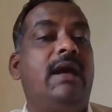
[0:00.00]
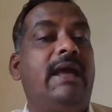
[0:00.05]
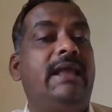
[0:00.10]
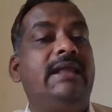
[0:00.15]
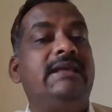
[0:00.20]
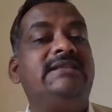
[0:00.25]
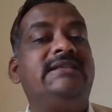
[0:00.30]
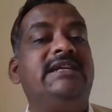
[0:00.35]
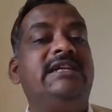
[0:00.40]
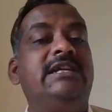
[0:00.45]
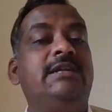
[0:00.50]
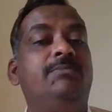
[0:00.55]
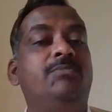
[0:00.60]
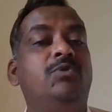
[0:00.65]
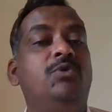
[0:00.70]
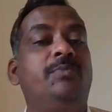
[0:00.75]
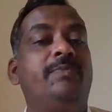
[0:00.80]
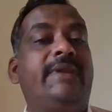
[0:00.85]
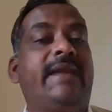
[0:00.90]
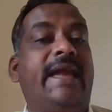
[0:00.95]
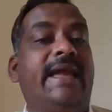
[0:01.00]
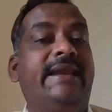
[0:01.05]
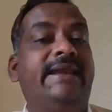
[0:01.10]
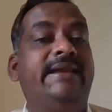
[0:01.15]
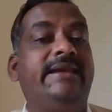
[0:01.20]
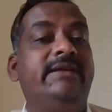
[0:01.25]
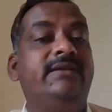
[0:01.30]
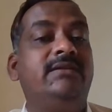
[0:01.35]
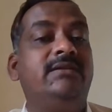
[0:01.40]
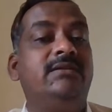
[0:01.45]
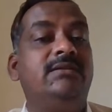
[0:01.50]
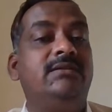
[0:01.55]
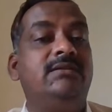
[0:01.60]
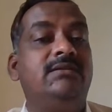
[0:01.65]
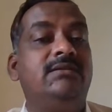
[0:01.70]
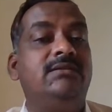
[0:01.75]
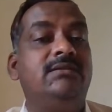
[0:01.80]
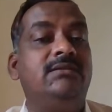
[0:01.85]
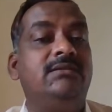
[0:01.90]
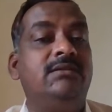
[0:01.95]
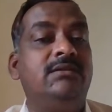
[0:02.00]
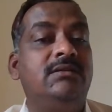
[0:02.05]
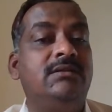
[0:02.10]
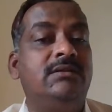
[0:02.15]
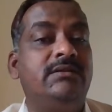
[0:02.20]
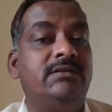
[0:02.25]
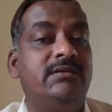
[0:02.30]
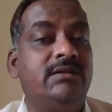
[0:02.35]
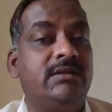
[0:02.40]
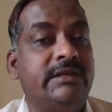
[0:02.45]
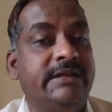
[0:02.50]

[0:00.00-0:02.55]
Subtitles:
Alexander Pope carried the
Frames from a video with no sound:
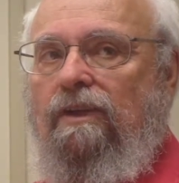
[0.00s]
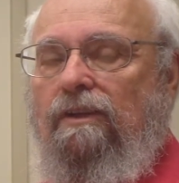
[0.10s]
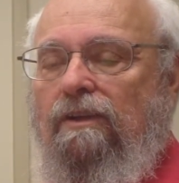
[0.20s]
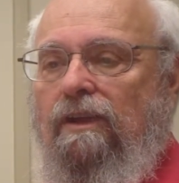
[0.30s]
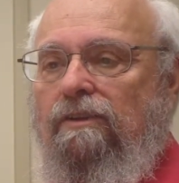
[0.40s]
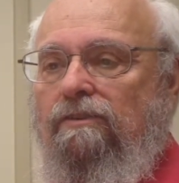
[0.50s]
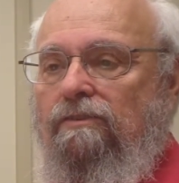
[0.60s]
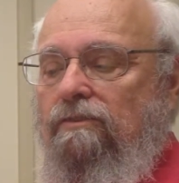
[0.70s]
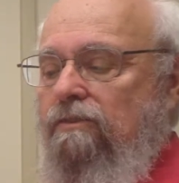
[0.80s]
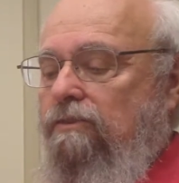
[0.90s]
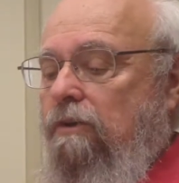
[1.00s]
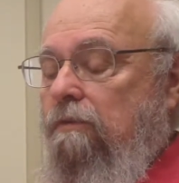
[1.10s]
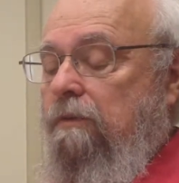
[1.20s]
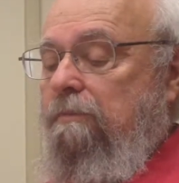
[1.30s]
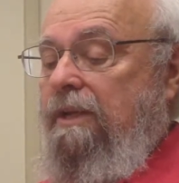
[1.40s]
And so
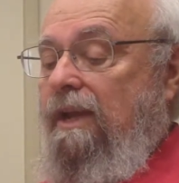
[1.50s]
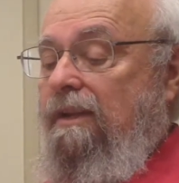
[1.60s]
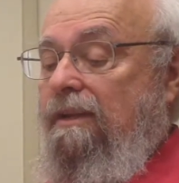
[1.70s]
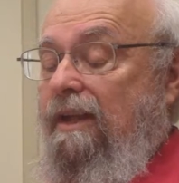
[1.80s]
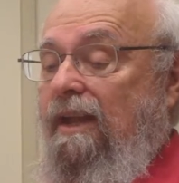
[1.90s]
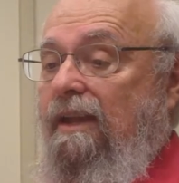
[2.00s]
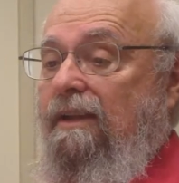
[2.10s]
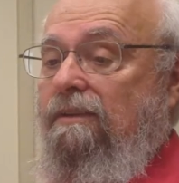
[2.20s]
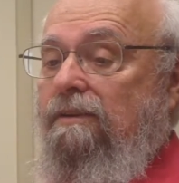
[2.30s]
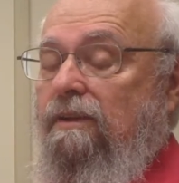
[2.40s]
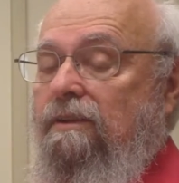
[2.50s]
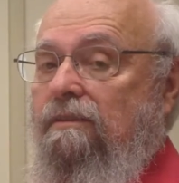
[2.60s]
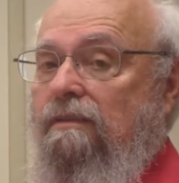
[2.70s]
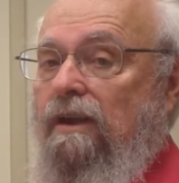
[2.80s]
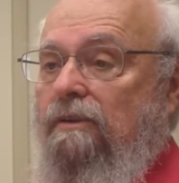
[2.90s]
from day to day, the
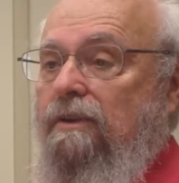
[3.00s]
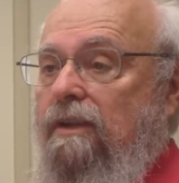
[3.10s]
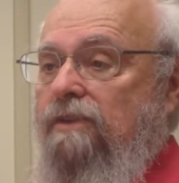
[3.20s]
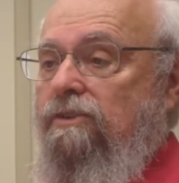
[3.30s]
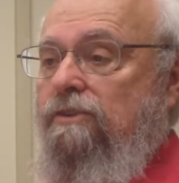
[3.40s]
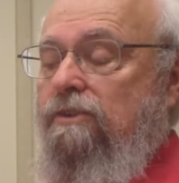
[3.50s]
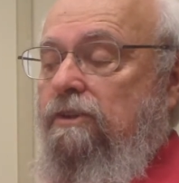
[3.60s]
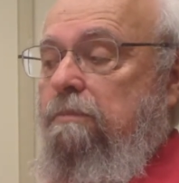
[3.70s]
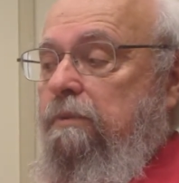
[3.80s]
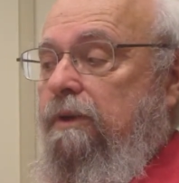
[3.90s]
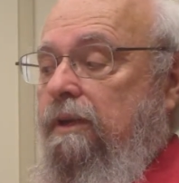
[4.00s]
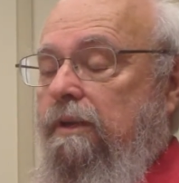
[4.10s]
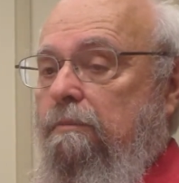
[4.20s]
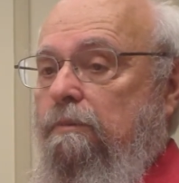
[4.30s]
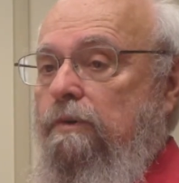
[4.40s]
calculations that you put
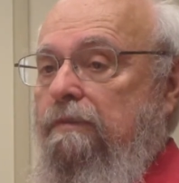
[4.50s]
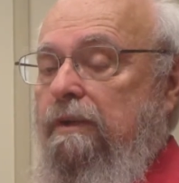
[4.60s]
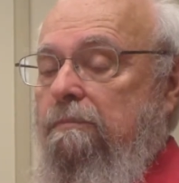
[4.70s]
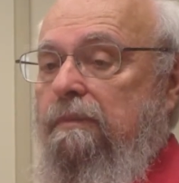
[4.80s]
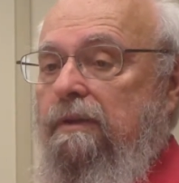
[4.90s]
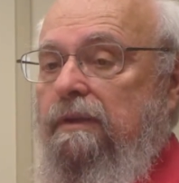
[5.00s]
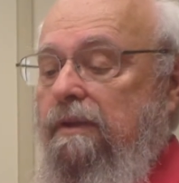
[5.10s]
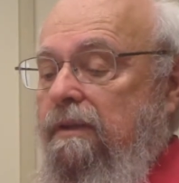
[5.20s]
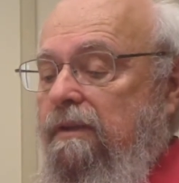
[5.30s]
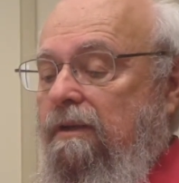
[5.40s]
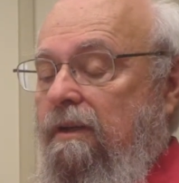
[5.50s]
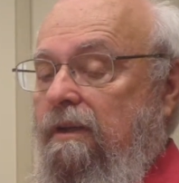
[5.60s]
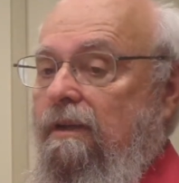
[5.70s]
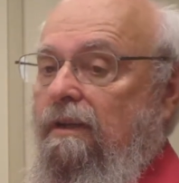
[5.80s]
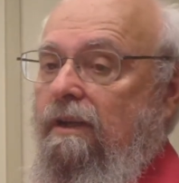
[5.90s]
in are moving,
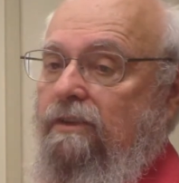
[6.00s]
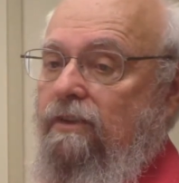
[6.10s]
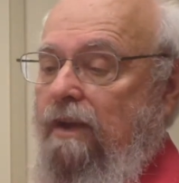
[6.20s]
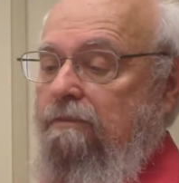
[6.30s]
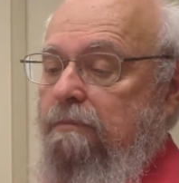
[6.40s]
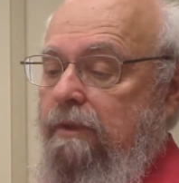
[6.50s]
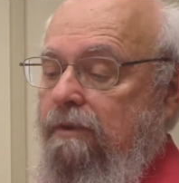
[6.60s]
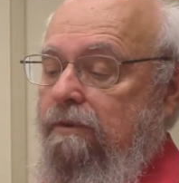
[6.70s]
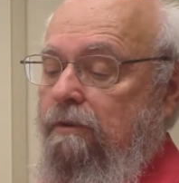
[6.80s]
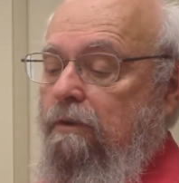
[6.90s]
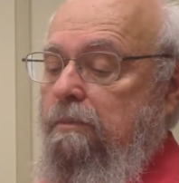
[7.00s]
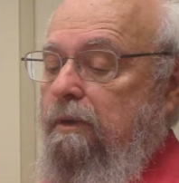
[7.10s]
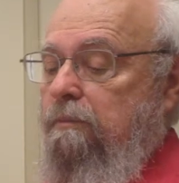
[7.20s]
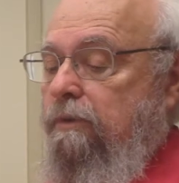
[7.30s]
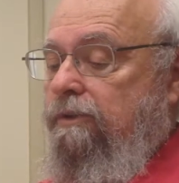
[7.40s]
aside from the Earth
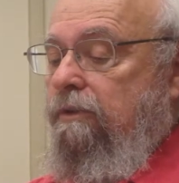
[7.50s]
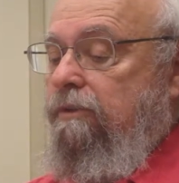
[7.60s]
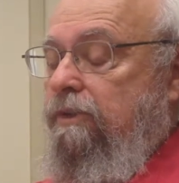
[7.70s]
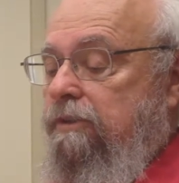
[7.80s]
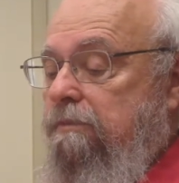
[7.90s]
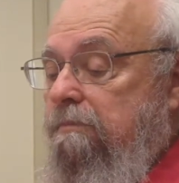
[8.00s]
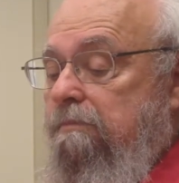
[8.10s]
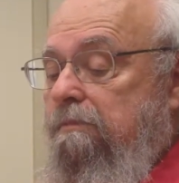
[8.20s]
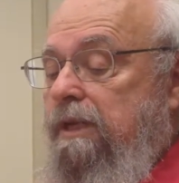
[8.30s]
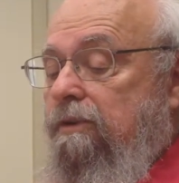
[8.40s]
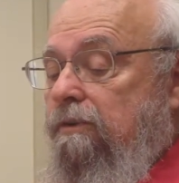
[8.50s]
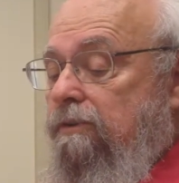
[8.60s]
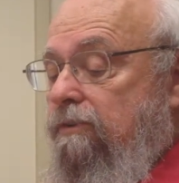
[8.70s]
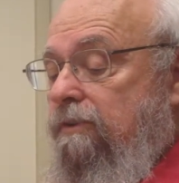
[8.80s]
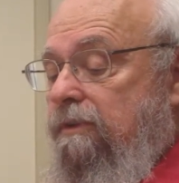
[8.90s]
orbital motion, just
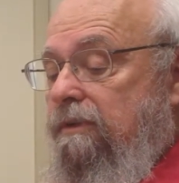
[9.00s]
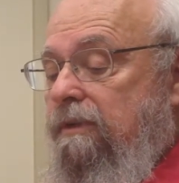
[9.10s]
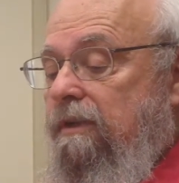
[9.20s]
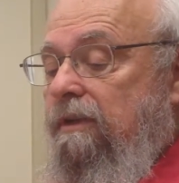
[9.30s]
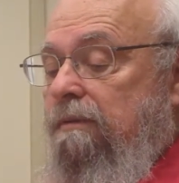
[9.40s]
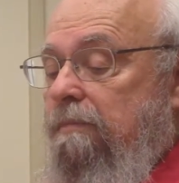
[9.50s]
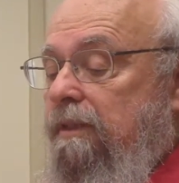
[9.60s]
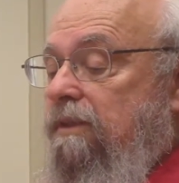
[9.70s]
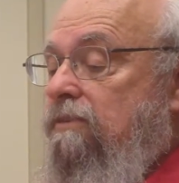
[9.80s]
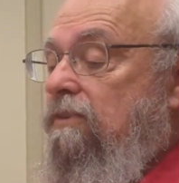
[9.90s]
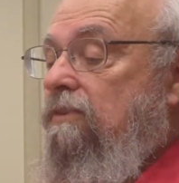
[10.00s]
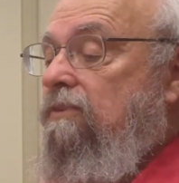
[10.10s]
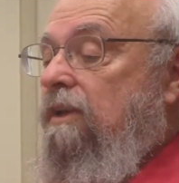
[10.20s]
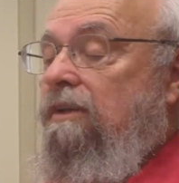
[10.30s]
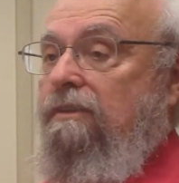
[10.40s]
meters. But this
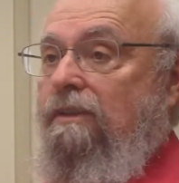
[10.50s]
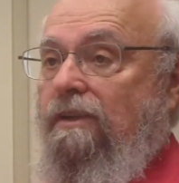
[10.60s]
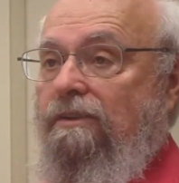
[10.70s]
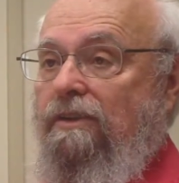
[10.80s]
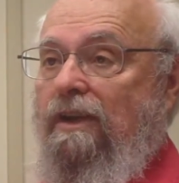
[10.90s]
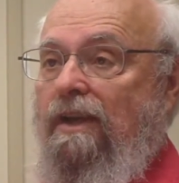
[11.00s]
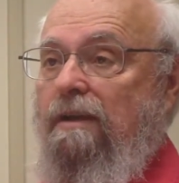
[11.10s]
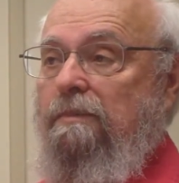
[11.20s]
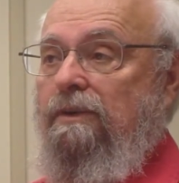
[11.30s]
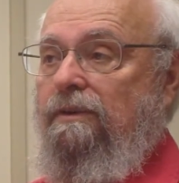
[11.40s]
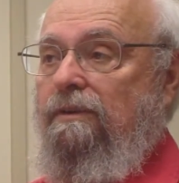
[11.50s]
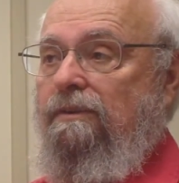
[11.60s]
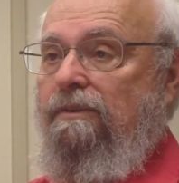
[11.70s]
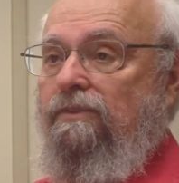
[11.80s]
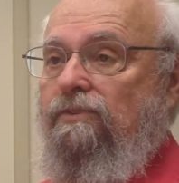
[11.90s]
is the
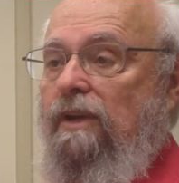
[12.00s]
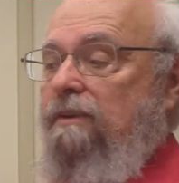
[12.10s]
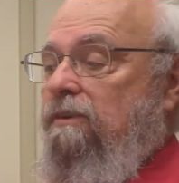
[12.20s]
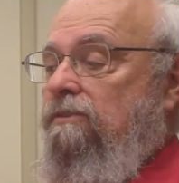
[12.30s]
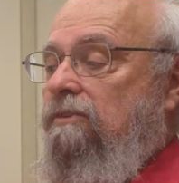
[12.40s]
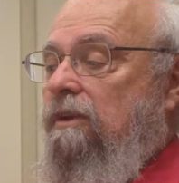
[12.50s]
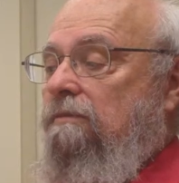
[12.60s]
diameter of the sun,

+ + + + +

- **Task requirements**
The records above must be copied exactly, with no pictures carried over.

- **Task solution**
[0:00.00]
[0:00.05]
[0:00.10]
[0:00.15]
[0:00.20]
[0:00.25]
[0:00.30]
[0:00.35]
[0:00.40]
[0:00.45]
[0:00.50]
[0:00.55]
[0:00.60]
[0:00.65]
[0:00.70]
[0:00.75]
[0:00.80]
[0:00.85]
[0:00.90]
[0:00.95]
[0:01.00]
[0:01.05]
[0:01.10]
[0:01.15]
[0:01.20]
[0:01.25]
[0:01.30]
[0:01.35]
[0:01.40]
[0:01.45]
[0:01.50]
[0:01.55]
[0:01.60]
[0:01.65]
[0:01.70]
[0:01.75]
[0:01.80]
[0:01.85]
[0:01.90]
[0:01.95]
[0:02.00]
[0:02.05]
[0:02.10]
[0:02.15]
[0:02.20]
[0:02.25]
[0:02.30]
[0:02.35]
[0:02.40]
[0:02.45]
[0:02.50]

[0:00.00-0:02.55]
Subtitles:
Alexander Pope carried the
Frames from a video with no sound:
[0.00s]
[0.10s]
[0.20s]
[0.30s]
[0.40s]
[0.50s]
[0.60s]
[0.70s]
[0.80s]
[0.90s]
[1.00s]
[1.10s]
[1.20s]
[1.30s]
[1.40s]
And so
[1.50s]
[1.60s]
[1.70s]
[1.80s]
[1.90s]
[2.00s]
[2.10s]
[2.20s]
[2.30s]
[2.40s]
[2.50s]
[2.60s]
[2.70s]
[2.80s]
[2.90s]
from day to day, the
[3.00s]
[3.10s]
[3.20s]
[3.30s]
[3.40s]
[3.50s]
[3.60s]
[3.70s]
[3.80s]
[3.90s]
[4.00s]
[4.10s]
[4.20s]
[4.30s]
[4.40s]
calculations that you put
[4.50s]
[4.60s]
[4.70s]
[4.80s]
[4.90s]
[5.00s]
[5.10s]
[5.20s]
[5.30s]
[5.40s]
[5.50s]
[5.60s]
[5.70s]
[5.80s]
[5.90s]
in are moving,
[6.00s]
[6.10s]
[6.20s]
[6.30s]
[6.40s]
[6.50s]
[6.60s]
[6.70s]
[6.80s]
[6.90s]
[7.00s]
[7.10s]
[7.20s]
[7.30s]
[7.40s]
aside from the Earth
[7.50s]
[7.60s]
[7.70s]
[7.80s]
[7.90s]
[8.00s]
[8.10s]
[8.20s]
[8.30s]
[8.40s]
[8.50s]
[8.60s]
[8.70s]
[8.80s]
[8.90s]
orbital motion, just
[9.00s]
[9.10s]
[9.20s]
[9.30s]
[9.40s]
[9.50s]
[9.60s]
[9.70s]
[9.80s]
[9.90s]
[10.00s]
[10.10s]
[10.20s]
[10.30s]
[10.40s]
meters. But this
[10.50s]
[10.60s]
[10.70s]
[10.80s]
[10.90s]
[11.00s]
[11.10s]
[11.20s]
[11.30s]
[11.40s]
[11.50s]
[11.60s]
[11.70s]
[11.80s]
[11.90s]
is the
[12.00s]
[12.10s]
[12.20s]
[12.30s]
[12.40s]
[12.50s]
[12.60s]
diameter of the sun,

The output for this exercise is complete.